İstanbul`un tarihi simgelerinden, Büyükada sırtlarında ayakta durmaya çabalayan 200 yıllık Rum yetimhanesinin yılan hikayesine dönen onarım ve restorasyonu için aranan destek okyanus ötesinden geldi. Akşam`ın haberine göre Ahşap yapının restorasyonu için Coca-Cola`nın Türk CEO`su Muhtar Kent devreye girdi. Fener Rum Patrikhanesi`nin tapusunu almak için yıllarca mücadele ettiği 2 asırlık tarihi yetimhane, 2010`da Patrikhane7ye geçmişti. Ancak aradan geçen yaklaşık 2 yıllık sürede tarihi binaya tek bir çivi bile çakılamamış, proje Yunanistan`ın içine sürüklendiği büyük ekonomik krize takılmıştı.
HOŞGÖRÜ MERKEZİ OLACAK
Coca-Cola`nın CEO`su Muhtar Kent`in devreye girmesiyle yıllarca kaderine terk edilen Avrupa`nın en büyük ahşap binasının daha uzun yıllar ayakta kalma umudu doğdu.
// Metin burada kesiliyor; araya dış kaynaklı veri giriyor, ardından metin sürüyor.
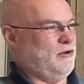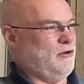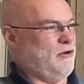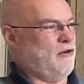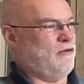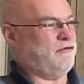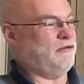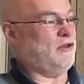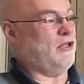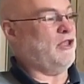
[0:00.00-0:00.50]

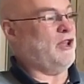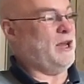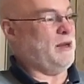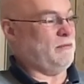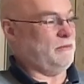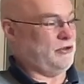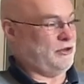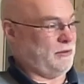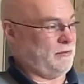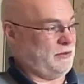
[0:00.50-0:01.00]
offer
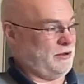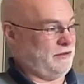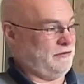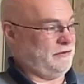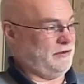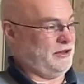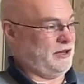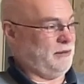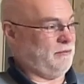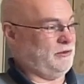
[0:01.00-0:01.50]
them something
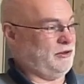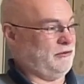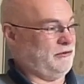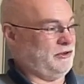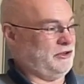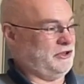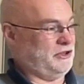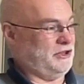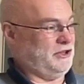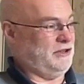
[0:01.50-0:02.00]
for them to
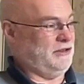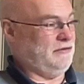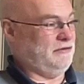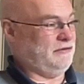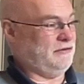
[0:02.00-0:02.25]
receive.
Kent`in, geçen haziran ayında bu konuyla ilgili olarak Fener Rum Patriği Bartholomeos ile bir araya geldiği öğrenildi. Patrikhane bu konuda suskunluğunu korurken, patrikhaneye yakın kaynaklar ise merkezi ABD`de bulunan bir küresel danışmanlık şirketinin yetimhanenin onarımı için hazırlık içinde olduğunu bildirdi. Muhtar Kent`inin şirketin fizibilite çalışmasını ücretsiz olarak üstlenmesini sağladığı, geçen ay İstanbul`a gelen şirket temsilcilerinin patrikhane yetkilileriyle görüşerek sunumlarını yaptığı ve görüşmelere Kent`in de bizzat katıldığı öğrenildi. Türk CEO Muhtar Kent, şimdi 50 milyon dolara malolması beklenen onarım için kaynak bulmaya çalışıyor.
Patrikhane tapuyu aldıktan sonra binayı `Dinlerarası diyalog ve dini odaklı bir ekoloji merkezi` haline dönüştürülmesini öngörmüştü. Ancak bunca yıldır kaynak bulunamaması nedeniyle yetimhane atıl durumdaydı. Şimdi Kent gerekli kaynağı bulur ve onarım gerçekleşirse, 200 yıllık Rum yetimhanesi İslam, Hıristiyanlık ve Musevi din adamlarının birlikte çalıştığı bir merkez olacak.
YÜZ YILLARA MEYDAN OKUYOR
AVRUPA`nın en büyük, dünyanın ise 2. en büyük çok katlı ahşap binası 1898-1899 yılları arasında otel olarak inşa edildi. Mimarlığını Alecandre Vallaury`nin üstlendiği bu muhteşem binayı, 1902`de bir Rum bankerin eşi olan Eleni Zarifi, 10 bin sarı lira karşılığında satın aldı. Sultan Abdüllhamid`in izniyle Rum yetimhanesine dönüştürüldü. 1964`te ise bina boşaltıldı.
SON NOKTAYI AİHM KOYDU
1964 yılında boşaltılan tarihi bina için Fener Rum Patrikhanesi hukuk mücadelesine girişti. Türklerle Rumlar arasında tam bir hukuk savaşına dönüşen bu süreç, Avrupa İnsan Hakları Mahkemesi`nin 2010 yılında binanın tapusunun patrikhaneye teslim edilmesine karar vermesiyle son buldu.